Sacred texts and rituals of the Old Indic Vrātyas in Indo-Iranian comparison
I. This is a philological, linguistic and social-historical study of (para-)social groups in the Vedic, Epic and Early Classical Sanskrit periods in comparison with the data of the most ancient texts of Iranian (Avestan, Old Persian) and Indo-European traditions. Since the fundamental studies of Leiden Indologist Jan C. Heesterman (1962, 1967, 1989) and after a follow-up series in monographs by H. Falk (1986) and A. Parpola (1988, 2015), in the last four decades, a series of authors engaged in serious scholarly research in the Indic society in comparative and historical perspective ‒ both intrinsically/diachronically, within Vedic and Epic Old Indic and an in-depth comparison between Ancient Indic and Iranian traditions, as well as, on a broader basis, with ancient Indo-European evidence from Greek, Celtic, Germanic and Italic sources.

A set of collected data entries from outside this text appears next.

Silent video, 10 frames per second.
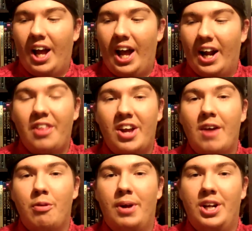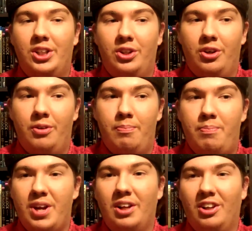And I think everybody should
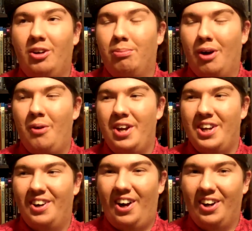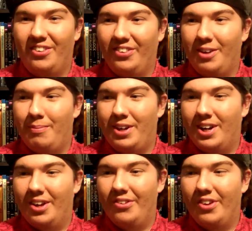be a little Brony, honestly,
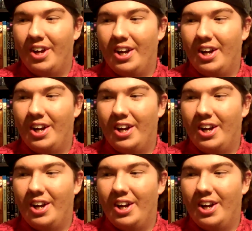because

II. This broadening of the perspective, even if carried on per disiecta membra and by authors who often operated without communication and sometimes even without awareness of the achievements of others, decisively enlarged our knowledge of the social structures of Vedic and Epic India in the interaction between establishment ‒ royal institutions and warrior elites and their ritual poetry and practices connected with “sacred kingship” ‒ and para-establishment groups, the most important of which is, without doubt, the one of the male age group of the Indic Vrātyas, traditionally apostrophized as Old Indic and Indo-Iranian “Männerbund”. This was a social institution with crucial significance:
(1) in social perspective (ephebic initiation and rites de passage)
(2) for the history of the early Indo-Europeanization of Central Asia (Bactria-Margiana region [BMAC]), South Asia and esp. the Indian Peninsula (military expeditions for enlargement of the territories of the “Aryan” community),
(3) but also with a deep influence on the social system (from practicing mixed marriages with non-“Aryans” up to changing paradigms of sacred kingship and royal rituals) and even
(4) on traditions of sacred art and literature ([military] dance, music, hymnal poetry of Vrātyas).

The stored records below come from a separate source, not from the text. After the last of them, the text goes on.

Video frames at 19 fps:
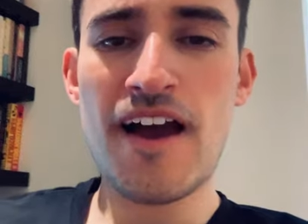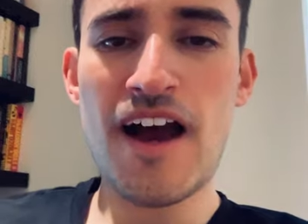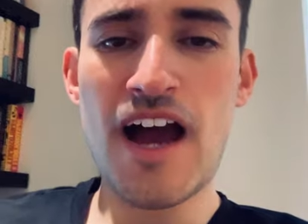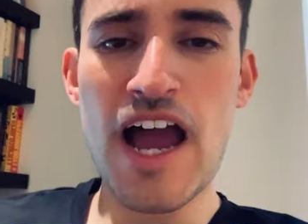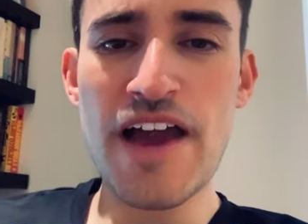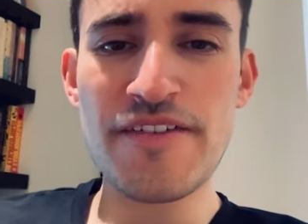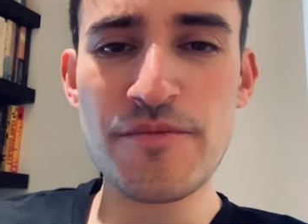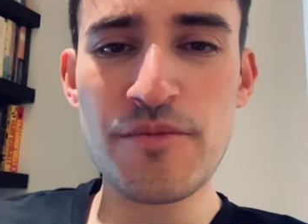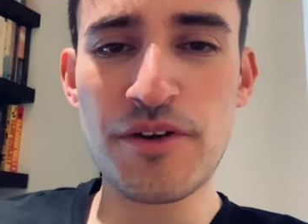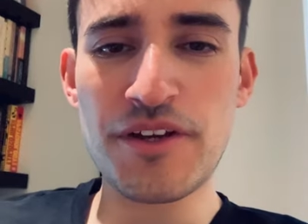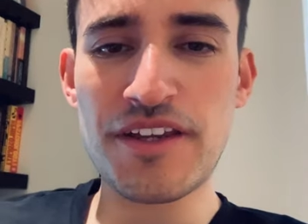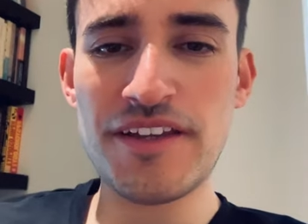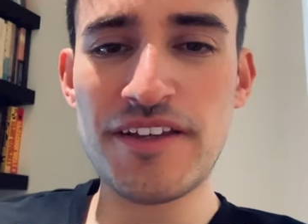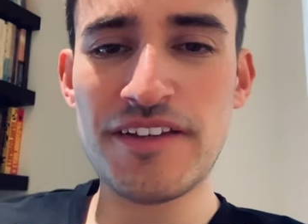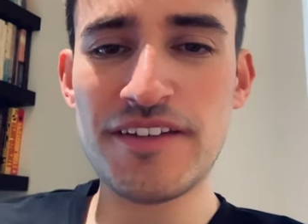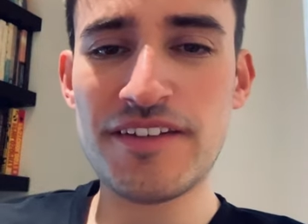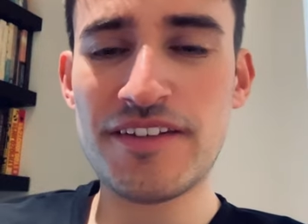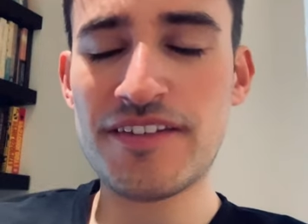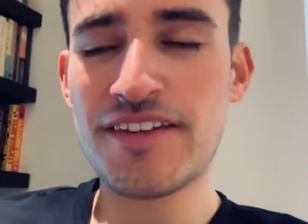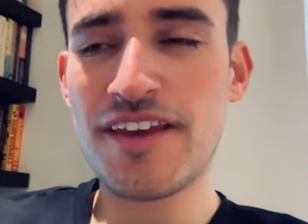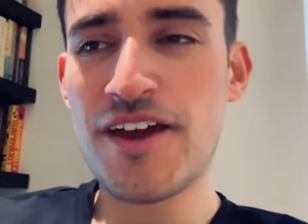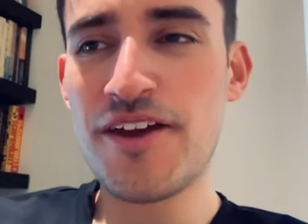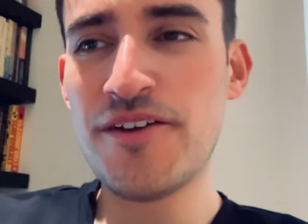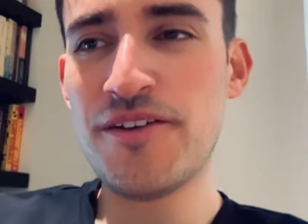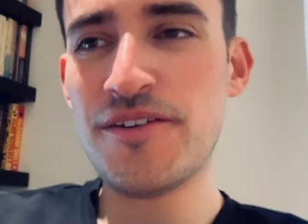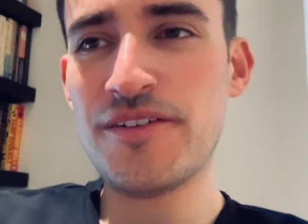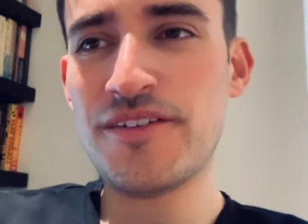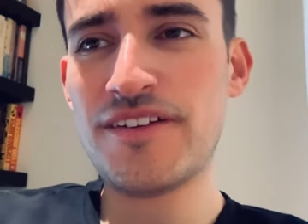Hi everybody.
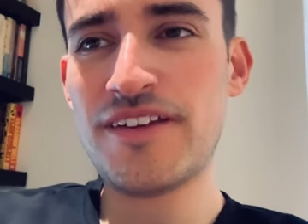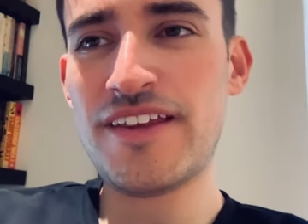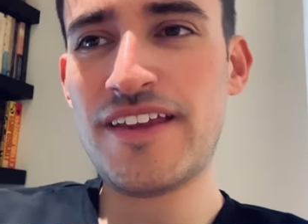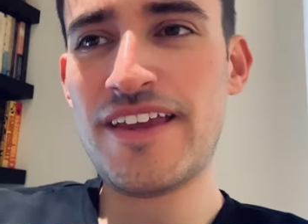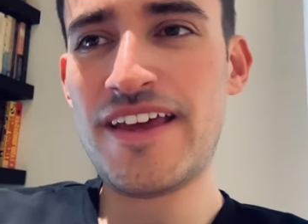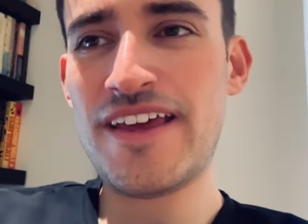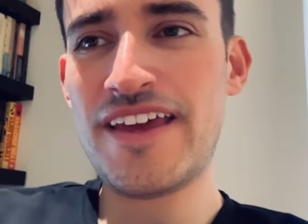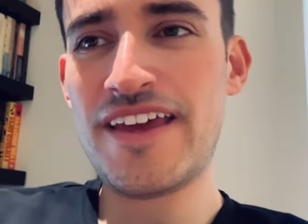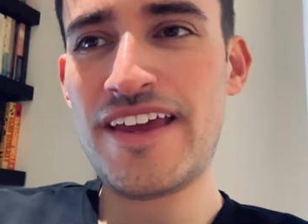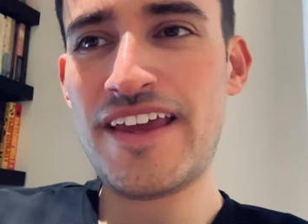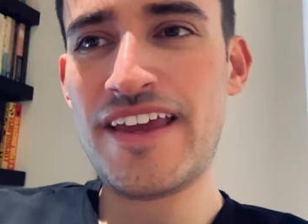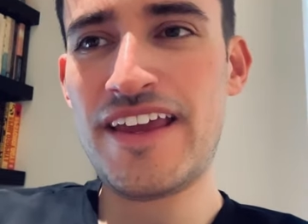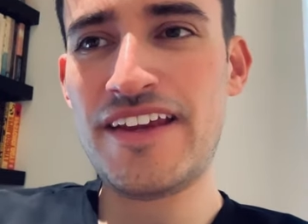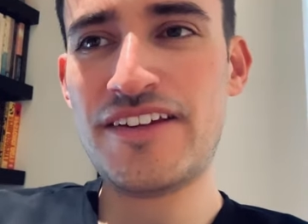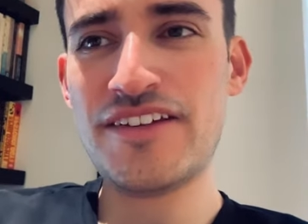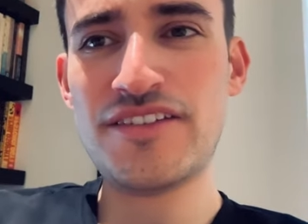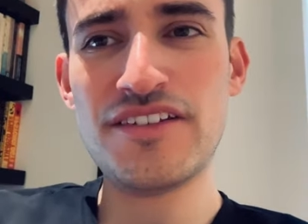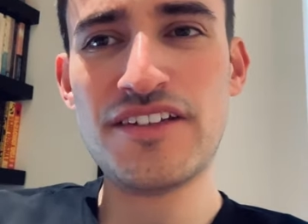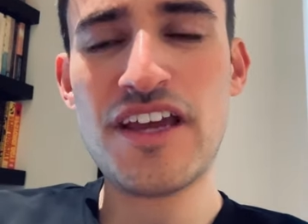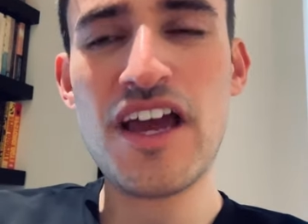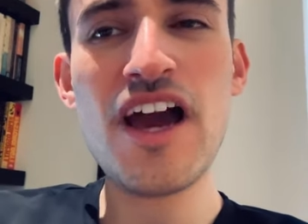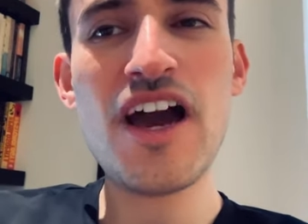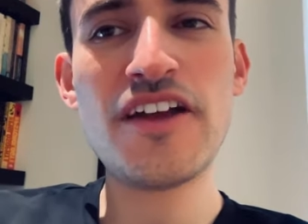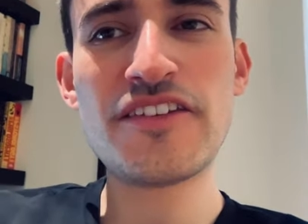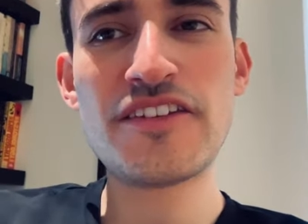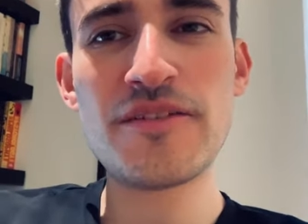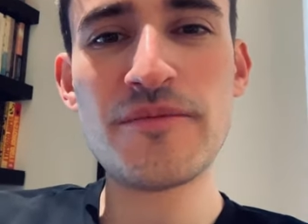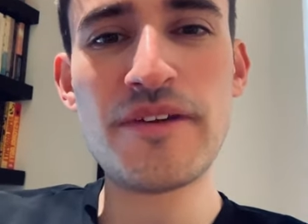So it just
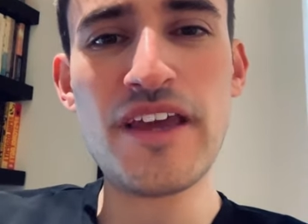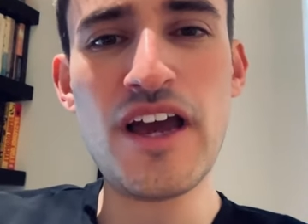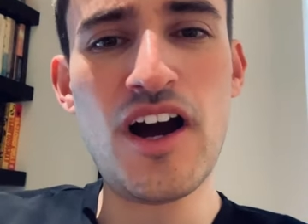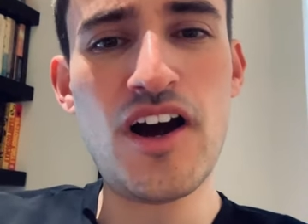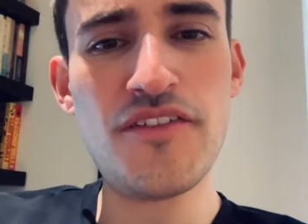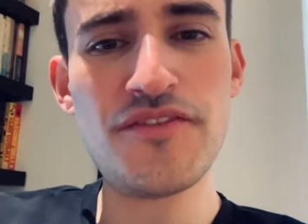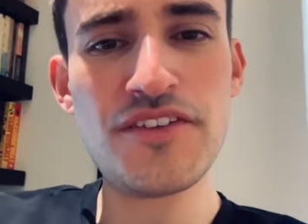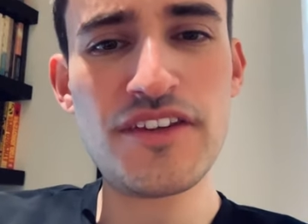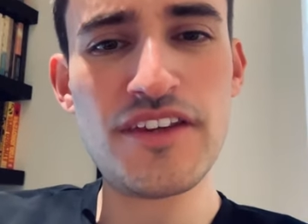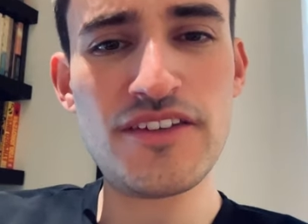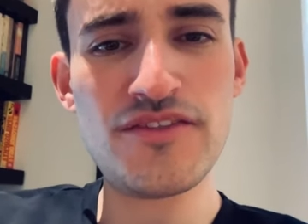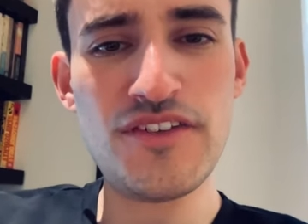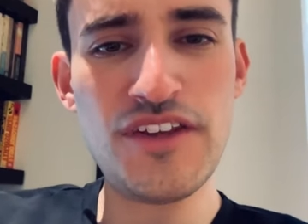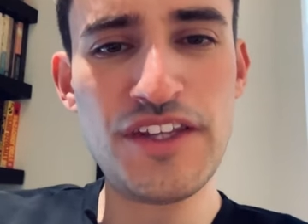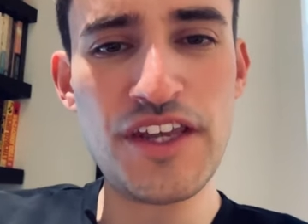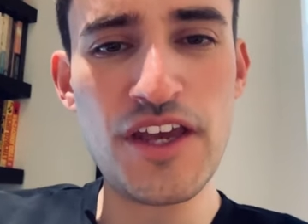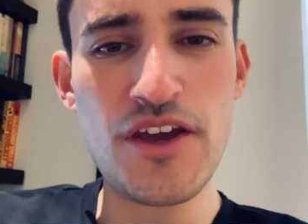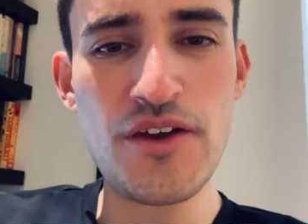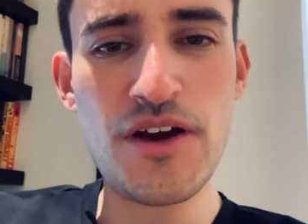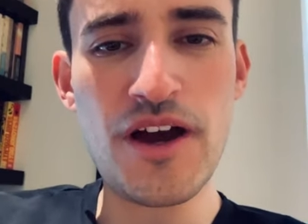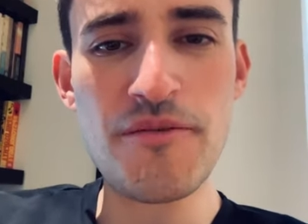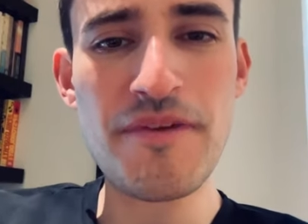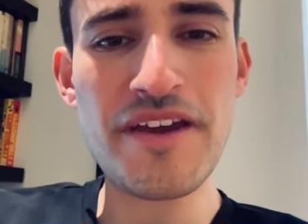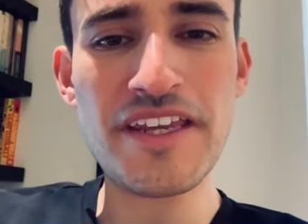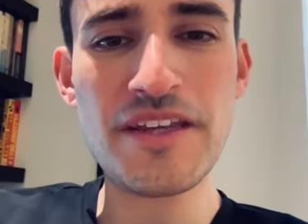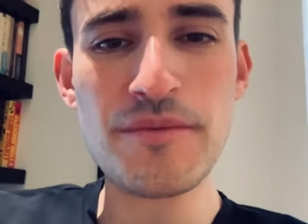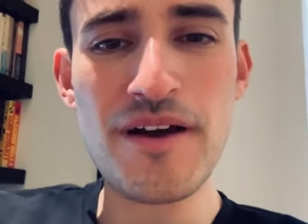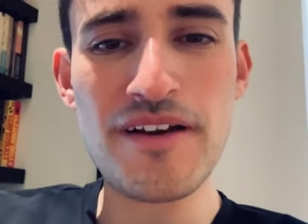occurred to me after this video I
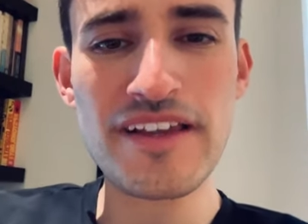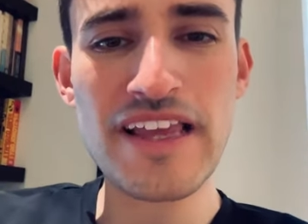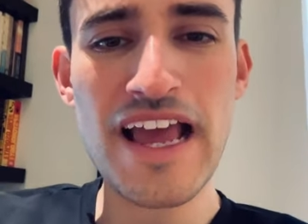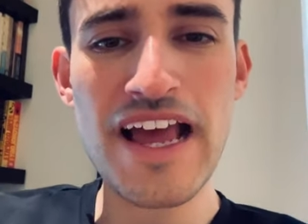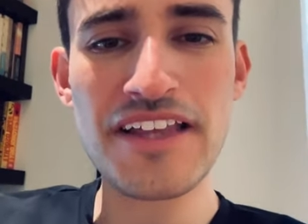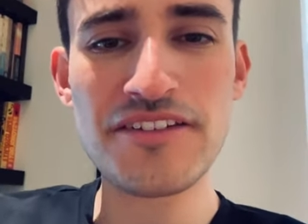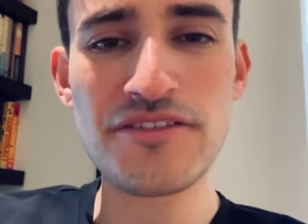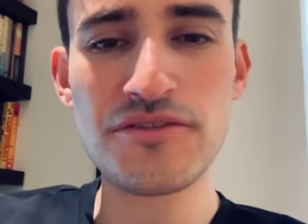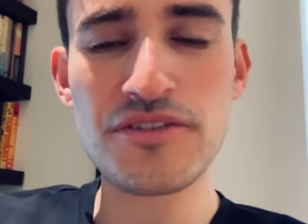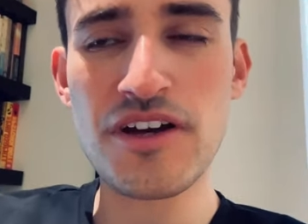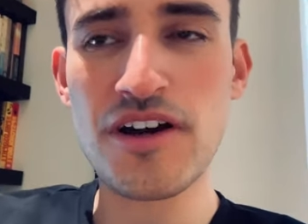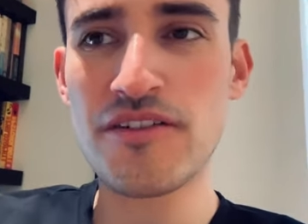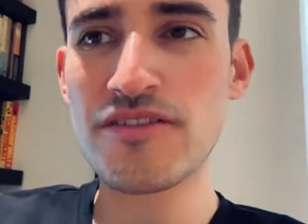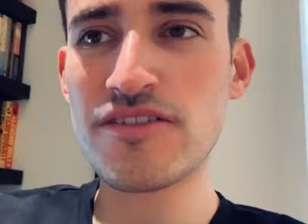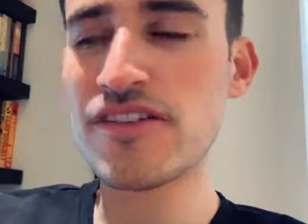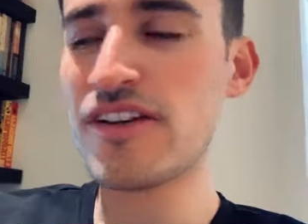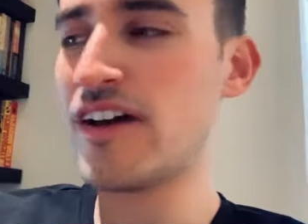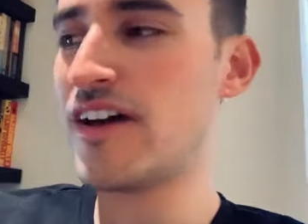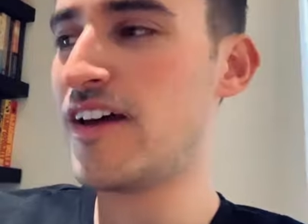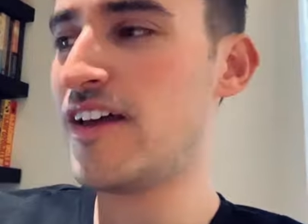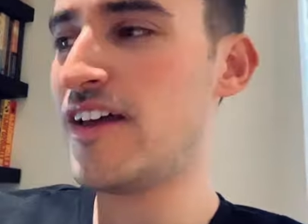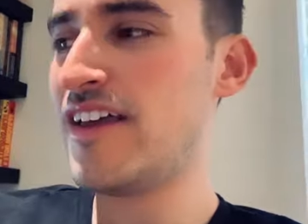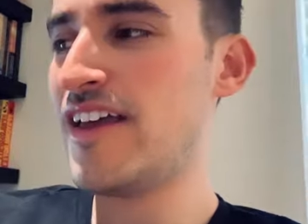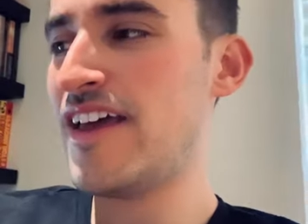made about cancel culture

III. After more than ten years of systematic research in various aspects of the Vrātya phenomenon in its comparison, with case studies presented on the World Sanskrit conferences in Kyoto and Delhi, the Societas Iranologica Europaea in Ravenna, Cracow and Berlin, and taught in the framework of the Leiden Summer School in Languages and Linguistics, after publishing a number of results in articles (2009, 2012ab, 2018ab, 2020ab) and functioning as consultant, examiner or advisor of dissertations concerning the Vrātya (Lelli 2015, Selva 2019, Massetti 2017), the present author thinks that now is the time to unite the individual aspects of his work in a monograph dedicated to the sacred texts and ritual traditions with regard to the Indo-Iranian Männerbund and sacred kingship. That is the primary reason for my grant application in the framework of the J. Gonda Fund.
From the viewpoint of the time scope and primary texts concerned, the investigation will include a series of texts from the Vedic (ca. 1200‒400BC), the Epic (ca. 500BC‒350AD) and Classical Sanskrit (mid-2nd c. BC‒2nd c. AD) periods that function as sources for Old Indic social structures from most ancient times to early classical times.
IV. The project results (conference papers, monograph, articles) will have relevance for disciplines like comparative and historical philology, social anthropology, cultural studies, as well as South Asian Area Studies. The historical context and the linguistic form of the text will be discussed both in intrinsic Indic perspective and from a comparative viewpoint, so that the results will be useful for studies in other Ancient Indo-European languages and cultures like Greek, Italic, Celtic and Germanic traditions.